For the past 11 days since Daddy’s physical form passed away my life has been put in a blender, spun into puree, and spit back out again. The impact of The Captain’s passing has hit many, many people hard. Everyone deals with grief differently.
Personally I don’t like to cry in front of people. Tons of people have teared up, extended their condolences, offered food and comfort, and I accept the help when I can. When someone is crying about Daddy in front of me, grieving for my loss (as well as their own connection to Daddy), I automatically go into my “nurturer” mode. I give them a hug. I thank them for their comfort and support. I reassure them that Daddy’s spirit is alive and well, and that most importantly, he is at peace. I assure them that Daddy never suffered nor felt pain in his physical passing. But…. I don’t cry with them. Is that weird? I don’t know.
Only when I’m alone in the wee hours of the night, talking aloud to my beloved, does my exterior finally crack open and suddenly large tears rolls down my cheeks. The “real” me gushes out and I become a blubbering mess reaching to the sky for my “Nani” (our nickname for Daddy). Only when I am in total privacy do I finally allow myself to just. let. go.
Going through this process has been several layers of hell. There is the grief and loss of Daddy (of course), the life we built over 10 years, the dreams we made and shared, and the loss of everything we were working towards. Then there is the grief in watching everyone who knew him on a day to day basis just openly cry at the loss of their colleague and friend. And finally, there is the grief in watching extended family who, while Daddy was alive, never savored time in getting to know him better. Now…. they hold deep guilt, regret, remorse, and pain. That pain manifests in many forms.
When someone you love passes away suddenly there are two levels to the entire process: the emotional and the legal. You grieve and (in my case) forever grieve the loss of your soulmate, best friend, and confidante. And then there is the legal process. Their body goes off to a coroner. You have to wait for death certificates. You wait have to schedule the cremation and funeral. There are forms to be signed, sheriffs to talk to, and tons and tons of decisions to be made. And in the thick of it all….. everyone around you has an opinion. Gosh, it’s A LOT!
Today my husband’s family suddenly arrived into town without warning demanding to see his body prior to cremation. They were stunned and livid to find out that they couldn’t just “walk into” the funeral chapel to view my husband: a. without my permission and b. because there are legal rules for viewing a body. This isn’t like going into a department store! It’s my husband for crying out loud! Sighs. Grief makes people do things that are illogical and the best thing we can do in that situation is to have patience. Loads and loads of patience.
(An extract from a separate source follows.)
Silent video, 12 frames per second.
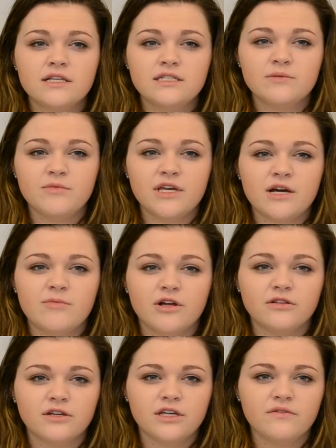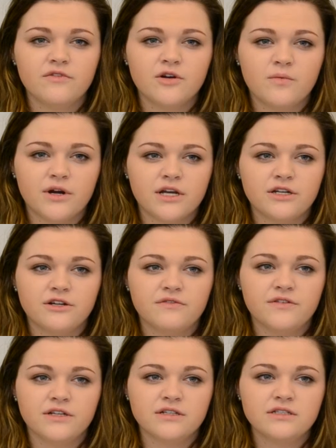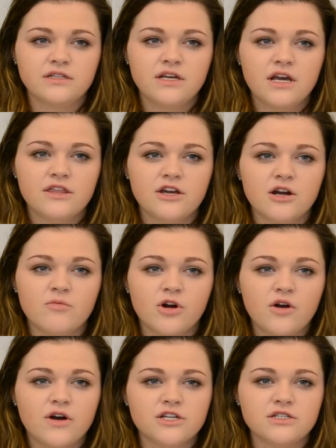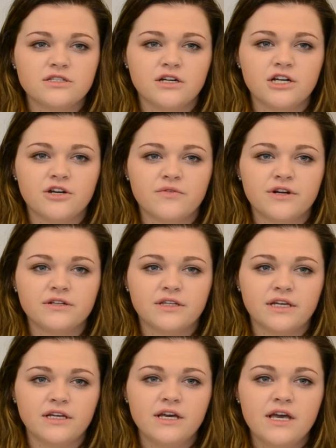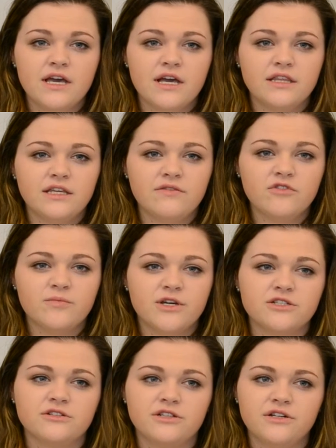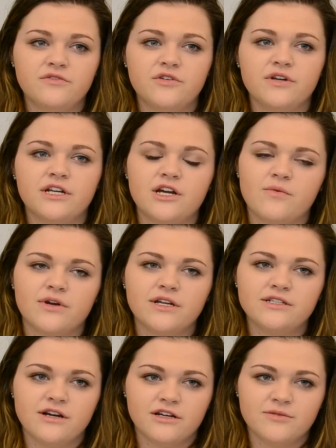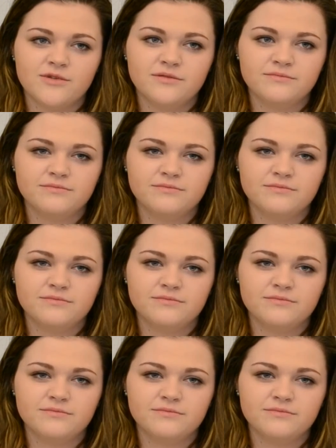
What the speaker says: to me about looking for work in your field? There are more questions on Career Link in the Informational Interviewing and Networking document.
In my “down time” between decisions being made I have been cleaning and downsizing the house. Keeping my hands busy helps with my anxiety. In one month kiddo and I are moving to the Pacific Northwest, and I want to be ready to go. This is going to be a massive change for the both of us. I look at Daddy’s picture countless times a day and think, “holy s**t…. not two weeks ago my life was normal. Things were fine! And then…. now….”. My life is in boxes, bags, paperwork stacks, and laundry baskets.
I know kiddo and I will slowly get through this. I have enough clarity to know what to do with the remainder of my life. Now… I just have to put one foot in front of the other.